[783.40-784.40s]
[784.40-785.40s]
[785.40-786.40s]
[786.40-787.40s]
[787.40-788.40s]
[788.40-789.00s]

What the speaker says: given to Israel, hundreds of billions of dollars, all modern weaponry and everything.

──────

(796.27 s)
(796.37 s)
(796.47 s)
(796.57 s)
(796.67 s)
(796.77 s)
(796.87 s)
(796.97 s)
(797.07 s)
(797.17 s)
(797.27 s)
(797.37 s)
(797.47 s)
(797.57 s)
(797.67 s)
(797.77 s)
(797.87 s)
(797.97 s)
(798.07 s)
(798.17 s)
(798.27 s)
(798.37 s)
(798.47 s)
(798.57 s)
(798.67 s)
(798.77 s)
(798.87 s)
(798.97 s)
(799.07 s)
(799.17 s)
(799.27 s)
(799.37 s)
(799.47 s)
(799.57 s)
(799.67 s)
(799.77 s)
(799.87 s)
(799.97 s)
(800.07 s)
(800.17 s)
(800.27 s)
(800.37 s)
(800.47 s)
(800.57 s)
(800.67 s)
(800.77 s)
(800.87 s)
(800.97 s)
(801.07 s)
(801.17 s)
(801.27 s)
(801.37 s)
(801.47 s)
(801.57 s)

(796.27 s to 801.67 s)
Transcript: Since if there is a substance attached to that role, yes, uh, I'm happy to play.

──────

From the data above, reproduce word for word the lines running from the line with "[783.40-784.40s]" to the line with "What the speaker", ends included.

▶ Result of the task:
[783.40-784.40s]
[784.40-785.40s]
[785.40-786.40s]
[786.40-787.40s]
[787.40-788.40s]
[788.40-789.00s]

What the speaker says: given to Israel, hundreds of billions of dollars, all modern weaponry and everything.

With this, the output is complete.